» Aim of the task:
Reproduce the records that follow in full, excluding any picture they contain.

» Data under study:

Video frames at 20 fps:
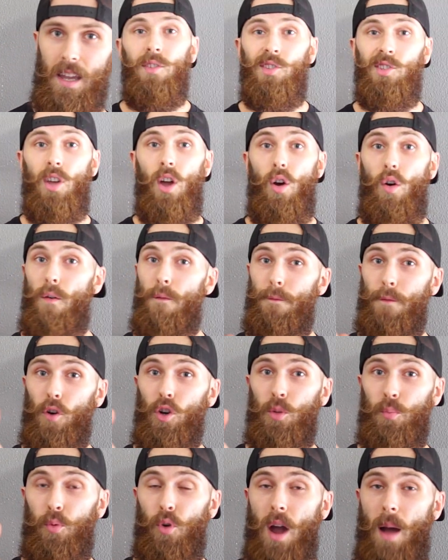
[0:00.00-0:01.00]
So,
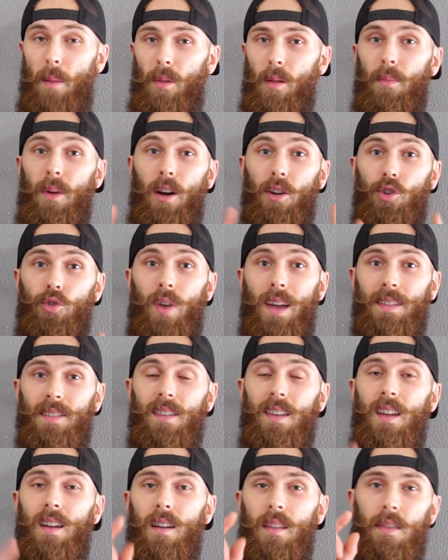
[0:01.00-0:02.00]
first problem,
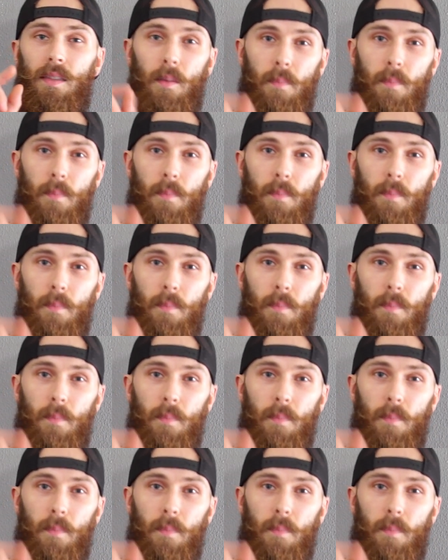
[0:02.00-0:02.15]
addressing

» Result of this exercise:
Video frames at 20 fps:
[0:00.00-0:01.00]
So,
[0:01.00-0:02.00]
first problem,
[0:02.00-0:02.15]
addressing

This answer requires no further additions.